● **Task goal**
With pictures excluded, copy word for word the lines in the data below from the line containing "[1188.25-1189.25s]" through the line containing "Transcript: on this, I".

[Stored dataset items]
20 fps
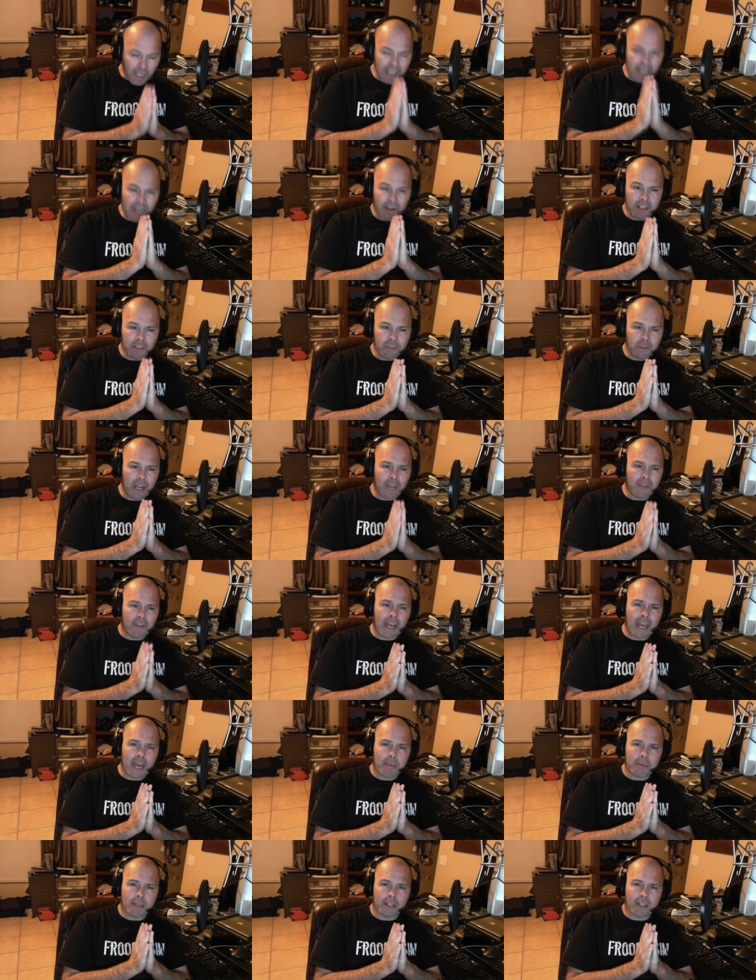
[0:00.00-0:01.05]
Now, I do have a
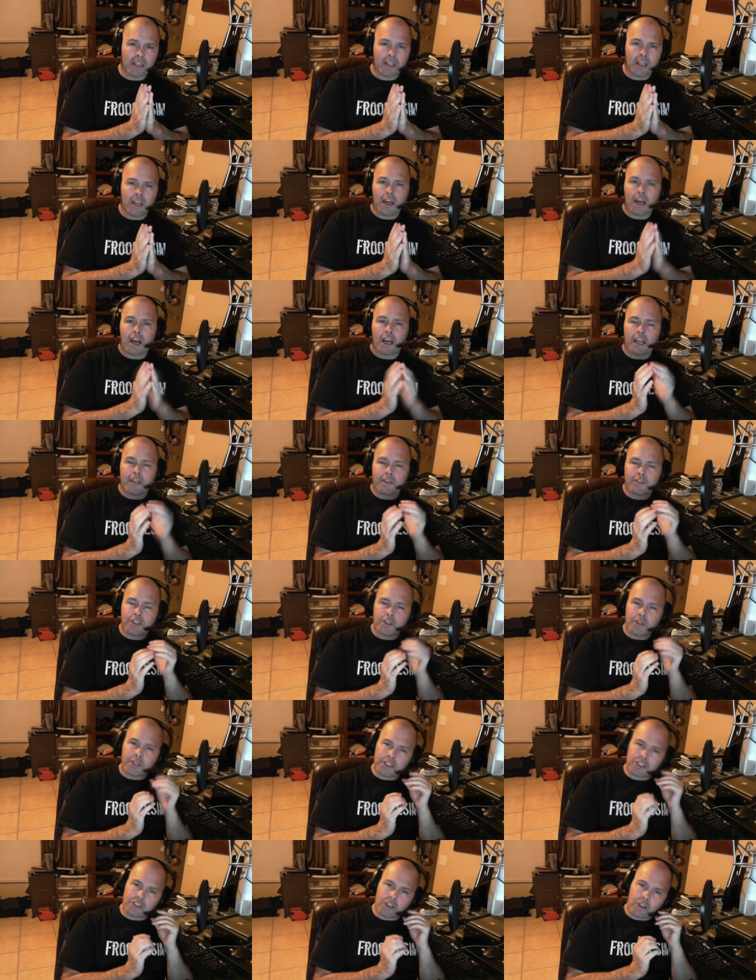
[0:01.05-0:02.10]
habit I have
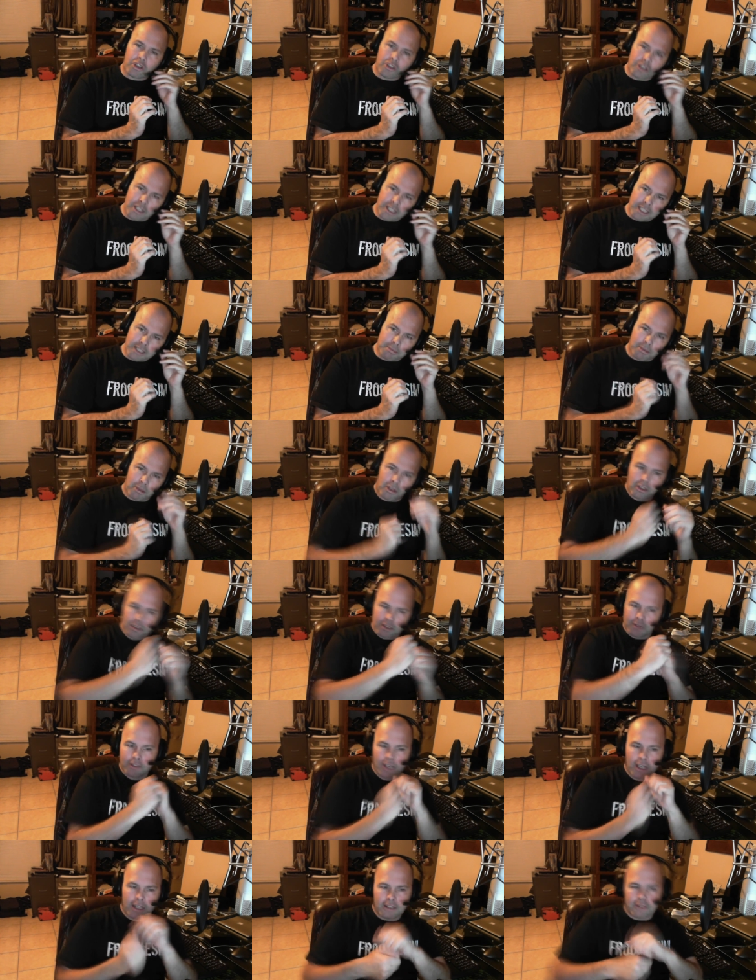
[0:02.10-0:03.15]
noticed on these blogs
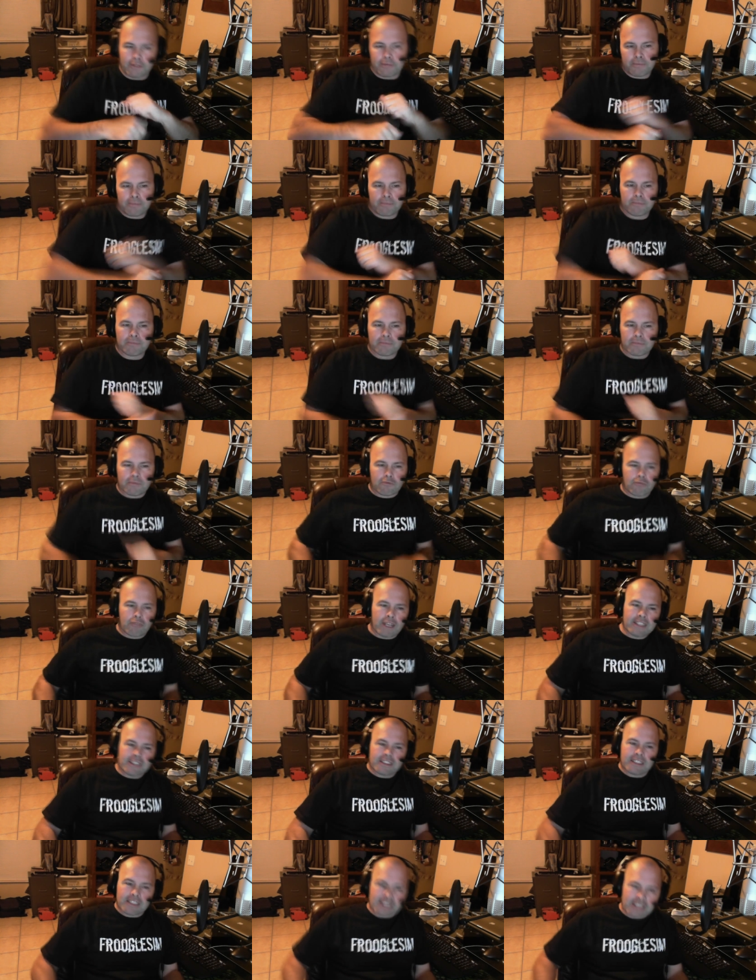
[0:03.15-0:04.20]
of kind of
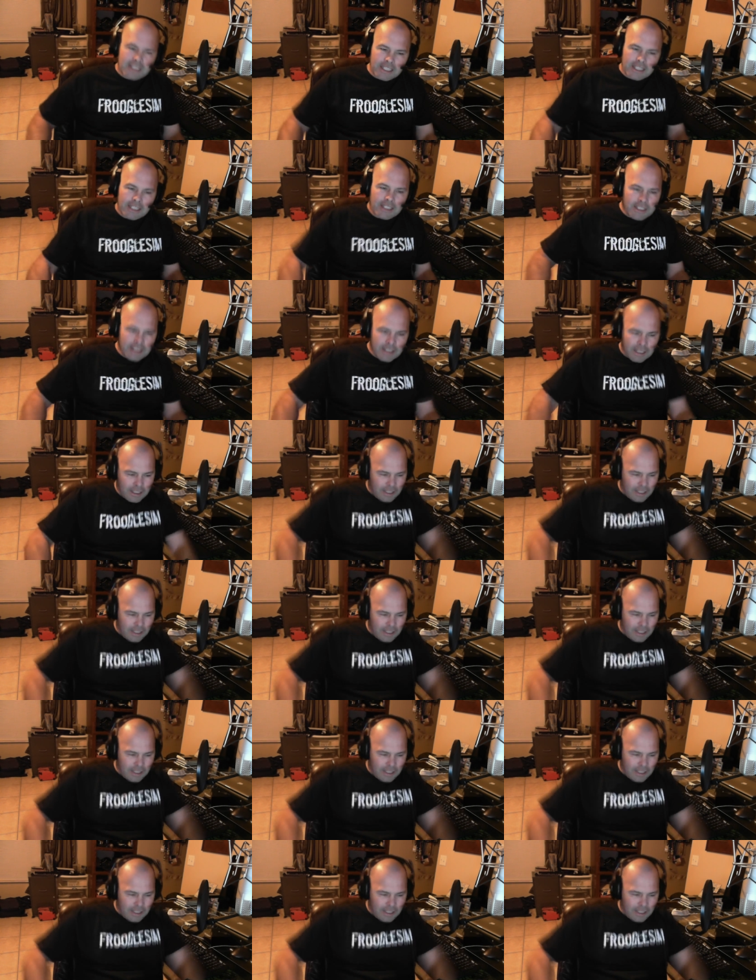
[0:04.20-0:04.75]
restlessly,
---
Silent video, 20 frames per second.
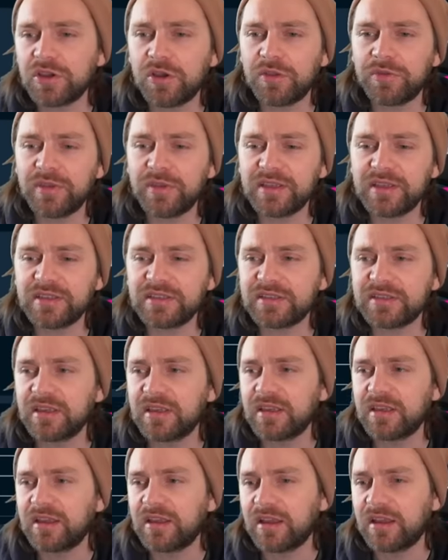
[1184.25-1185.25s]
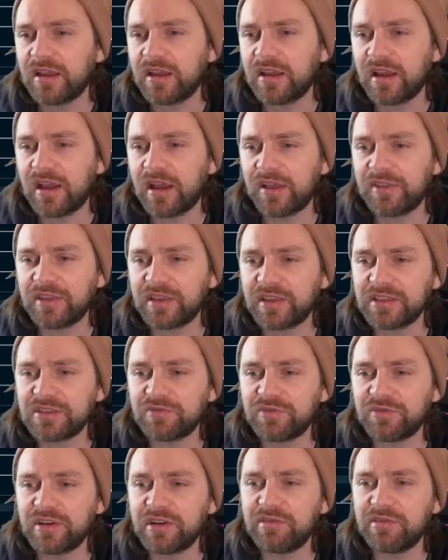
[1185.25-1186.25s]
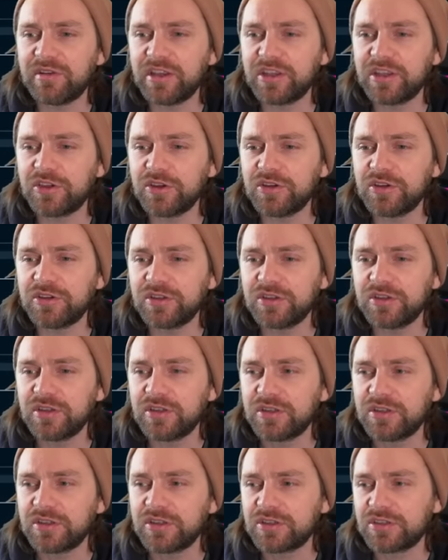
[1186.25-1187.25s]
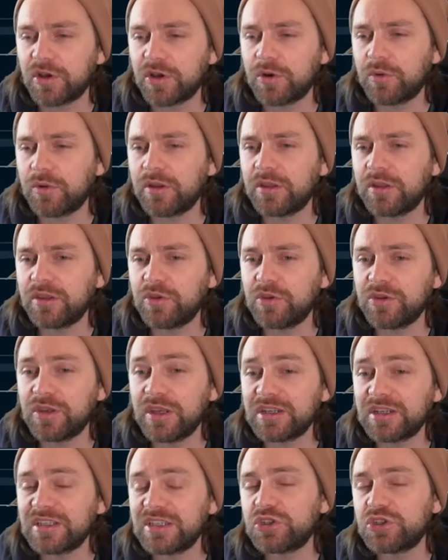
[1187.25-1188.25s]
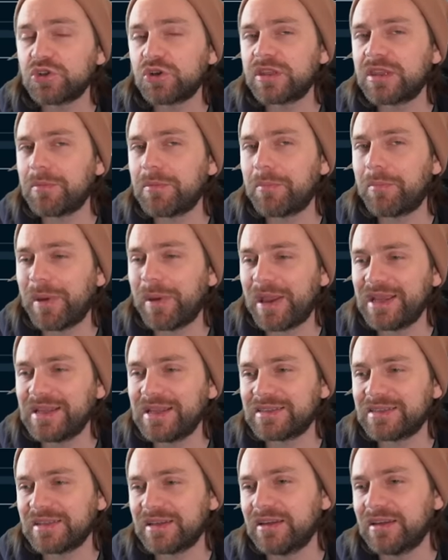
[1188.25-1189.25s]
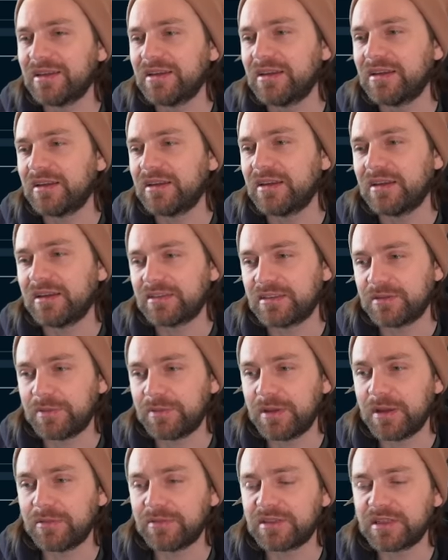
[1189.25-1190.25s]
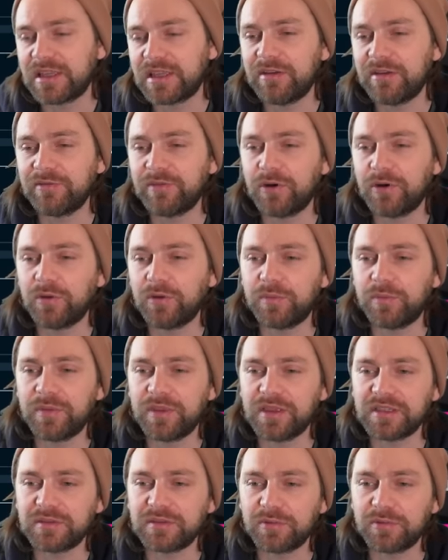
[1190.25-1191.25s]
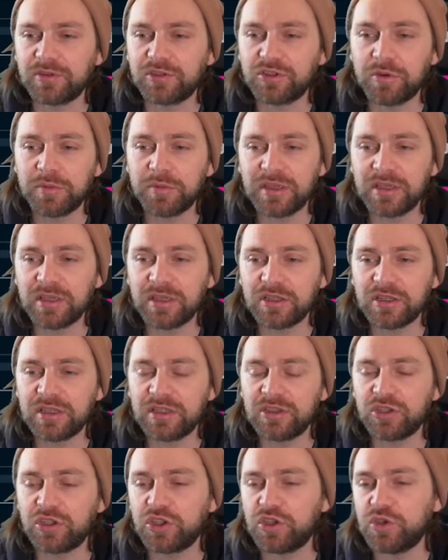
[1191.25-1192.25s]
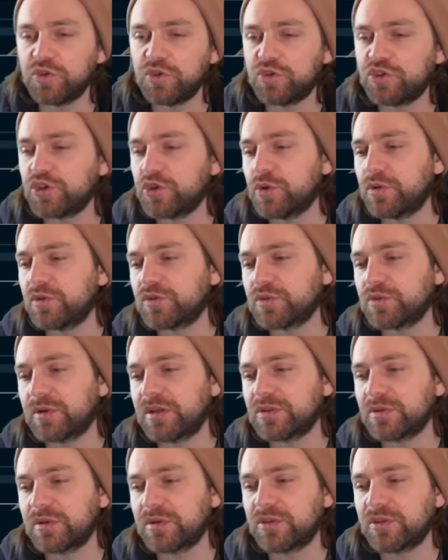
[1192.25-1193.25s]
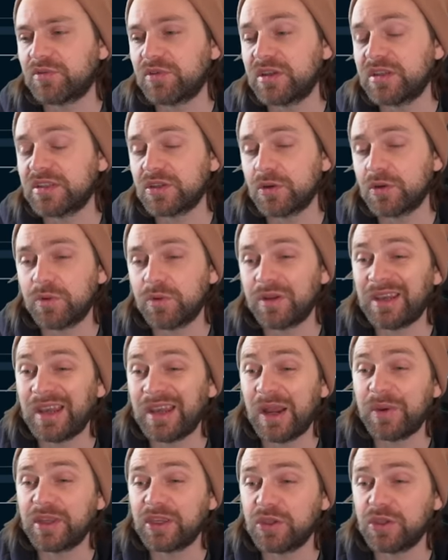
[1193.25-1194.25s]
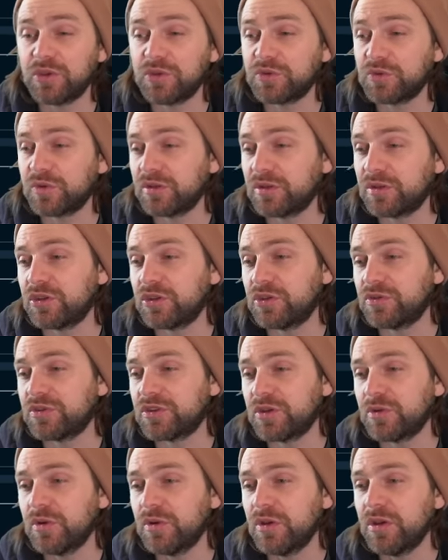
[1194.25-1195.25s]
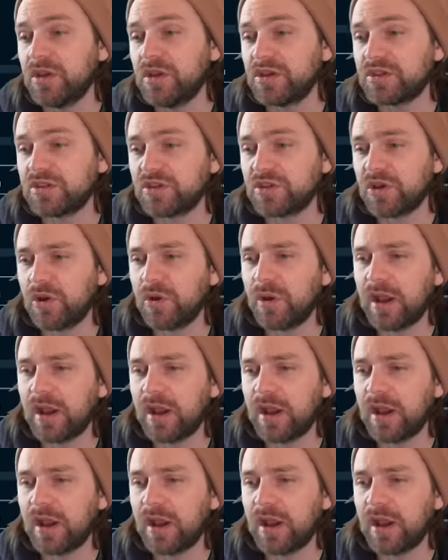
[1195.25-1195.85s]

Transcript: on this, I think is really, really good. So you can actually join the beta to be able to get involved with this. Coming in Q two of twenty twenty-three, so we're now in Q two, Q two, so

● **Answer space**
[1188.25-1189.25s]
[1189.25-1190.25s]
[1190.25-1191.25s]
[1191.25-1192.25s]
[1192.25-1193.25s]
[1193.25-1194.25s]
[1194.25-1195.25s]
[1195.25-1195.85s]

Transcript: on this, I think is really, really good. So you can actually join the beta to be able to get involved with this. Coming in Q two of twenty twenty-three, so we're now in Q two, Q two, so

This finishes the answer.